When Becky Drummy Fehman played with dolls as a child, the make believe world she created was a little different than that of most 7-year-old girls.
With her dad at the controls of a home video camera, she pretended to put on a television show in which she instructed parents how to care for their children.
Now, armed with two college degrees and experience as a registered nurse, Fehman’s advice is the real deal. In addition to working full time as a newborn intensive care nurse at St. Vincent Women’s Hospital in Indianapolis, the Indiana State University alumna runs a home-based business called “Ready the Nest.”
When Fehman completed a bachelor’s degree in nursing at Indiana State in 2007 it was her second four-year degree. She had earlier earned a degree in public relations at Butler University and worked in that field for a few years before deciding to switch careers.
It was after she had been working at the women’s hospital for several years that she got the idea for a business based on her childhood home videos.
“I called it ‘Baby TV.’ I was acting like it was a TV show. I was telling people how to clothe their baby and how to put them to sleep and what earrings are appropriate to wear – something I would never talk about now,” she said. “When I really thought about it in the real world I was teaching newborn care classes at the hospital with 25 people in the room. Every time we had a break, I’d get bombarded with people who had questions they felt uncomfortable asking in front of everyone else. I thought it would be so much more comfortable in their living rooms.”
So that’s where Fehman primarily works. She sits on the floor and sets up dolls on a coffee table as nervous new or prospective parents sit just a few feet away on their couch.
After easing into the business in late 2011 with family friends as her first clients, Fehman officially launched her maternity/baby concierge in January 2012.

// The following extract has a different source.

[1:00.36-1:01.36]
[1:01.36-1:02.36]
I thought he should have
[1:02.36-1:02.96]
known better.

“I was freaking out,” recalled Amy Lenihan of Noblesville. “We had a new house and I didn’t know how to baby proof it.”
Lenihan and her husband Jason were expecting their first child when they agreed to be “test parents” for Fehman’s business.

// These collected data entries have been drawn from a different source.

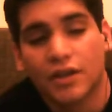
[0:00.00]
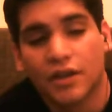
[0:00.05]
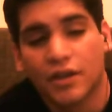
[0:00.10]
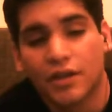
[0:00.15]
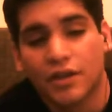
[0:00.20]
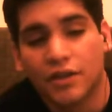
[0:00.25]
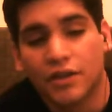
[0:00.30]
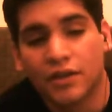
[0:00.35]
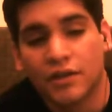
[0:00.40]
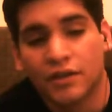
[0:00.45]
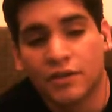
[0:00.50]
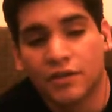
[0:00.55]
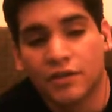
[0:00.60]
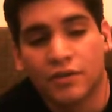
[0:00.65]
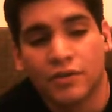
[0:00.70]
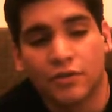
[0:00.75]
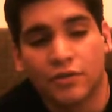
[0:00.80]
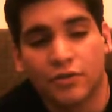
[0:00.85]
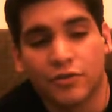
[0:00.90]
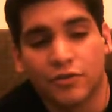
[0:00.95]

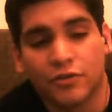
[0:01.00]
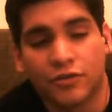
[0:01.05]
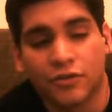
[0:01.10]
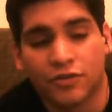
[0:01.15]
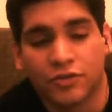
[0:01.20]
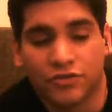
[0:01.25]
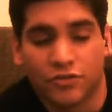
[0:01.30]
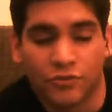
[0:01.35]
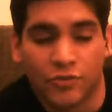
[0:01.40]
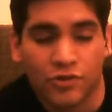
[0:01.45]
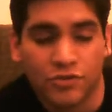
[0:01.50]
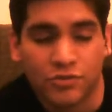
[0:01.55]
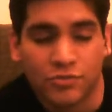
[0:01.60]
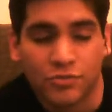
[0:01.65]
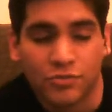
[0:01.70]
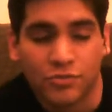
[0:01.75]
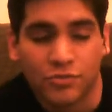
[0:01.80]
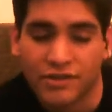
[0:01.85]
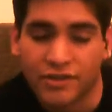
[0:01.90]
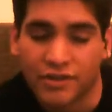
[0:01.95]
and we were going to watch a
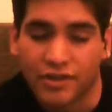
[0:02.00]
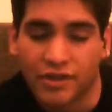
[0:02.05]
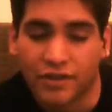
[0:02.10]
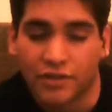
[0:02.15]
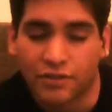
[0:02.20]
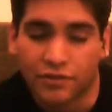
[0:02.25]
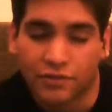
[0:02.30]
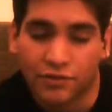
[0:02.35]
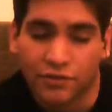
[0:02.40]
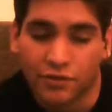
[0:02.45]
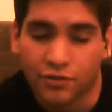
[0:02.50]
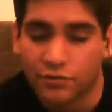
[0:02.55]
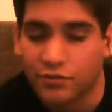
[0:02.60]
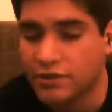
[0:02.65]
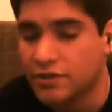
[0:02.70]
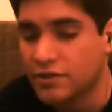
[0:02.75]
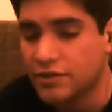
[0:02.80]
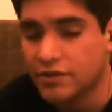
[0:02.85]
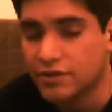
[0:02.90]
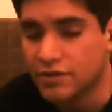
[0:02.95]
movie, and so
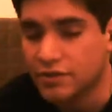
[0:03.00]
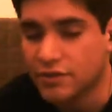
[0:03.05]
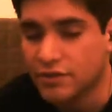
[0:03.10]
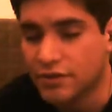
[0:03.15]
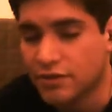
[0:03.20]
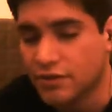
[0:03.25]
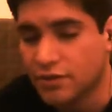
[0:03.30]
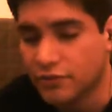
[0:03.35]
we did.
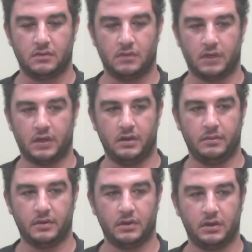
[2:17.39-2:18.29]

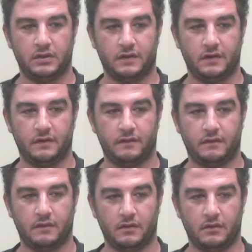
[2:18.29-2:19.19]
accumulative
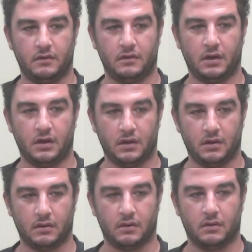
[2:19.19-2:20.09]
to
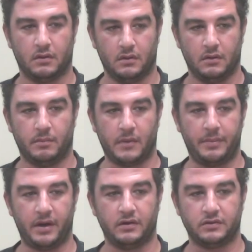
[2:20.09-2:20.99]
like my
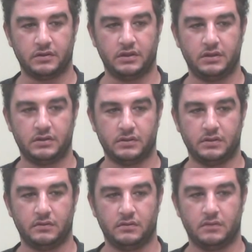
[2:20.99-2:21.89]
boundaries
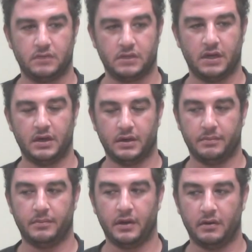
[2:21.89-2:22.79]
and
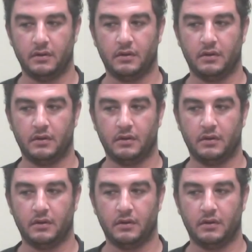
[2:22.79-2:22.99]
setting better,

“She helped us baby proof, looked at all of the electrical outlets, told us how to install bumpers around coffee tables and made sure the baby couldn’t get into the fireplace,” Lenihan said. “She was a tremendous help with the registry. My friends pretty much had everything picked out but I wanted a professional nurse’s opinion on what was going to be necessary.”
As for actual child care, Lenihan said Fehman covered everything from baby’s first bath and care of the umbilical cord to swaddling and breastfeeding.
“She is amazing,” she said. “And she came to our home so we didn’t have to go to a hospital.”
While she works primarily with expectant parents, Fehman also puts on monthly programs for adoptive parents and occasionally does refresher courses for grandparents.
Working with grandparents can be especially challenging, she said, “I always get, ‘Well, I raised three kids and they’re just fine.’ Well, back when they were raising their children I’m sure they were doing things by the most current research at the time but the field of baby care is ever-changing.”
For example, grandparents are often surprised to learn that experts now advise placing infants on their back to sleep and not their stomach because stomach sleepers are more prone to sudden infant death syndrome.
Then there are those finicky car seats. Generations of parents still haven’t mastered them. Three out of four child safety seats are still installed incorrectly, she noted.
Lenihan was surprised to learn that using fabric softener on her fair-skinned son’s clothes was not a good idea.
“You want the child’s clothes to be free of perfumes and other scents to protect against allergies,” she said.
Fehman is quick to praise Indiana State and especially Esther Acree, who then served as dean of nursing, for ensuring that her pursuit of a second four-year degree went so smoothly she completed it in 2 ½ years – including summer classes.
“My first semester, I went straight into clinicals, which was amazing. I was 25 and wasn’t quite sure what I wanted to do,” she said. “My first clinical was in a nursing home and I thought if I can do this, I can do anything.”
But it was while serving an externship in Union Hospital’s pediatric and newborn departments that “I knew this was what I wanted to do,” Fehman said.
“Ready the Nest” has grown during its first year of operation and Fehman has even been contacted by a nurse in the San Francisco area for tips on how to launch a similar business in the Bay Area.
In the past, new parents could often count on parents, siblings or other family members to help them through the first few months of parenting but, with America’s population now more mobile, growing numbers of new parents don’t have that option, she said.
“I had a client recently who had no family close to home, no one to turn to to ask questions, so I was her resource for those things,” Fehman said. “I hope that I give that feeling of ‘I have somebody that … can come over if I’m thinking that I’m not doing something right. I’m very accessible to my clients. I feel like I can be a source of comfort for them.”
Dave Taylor is the director of media relations.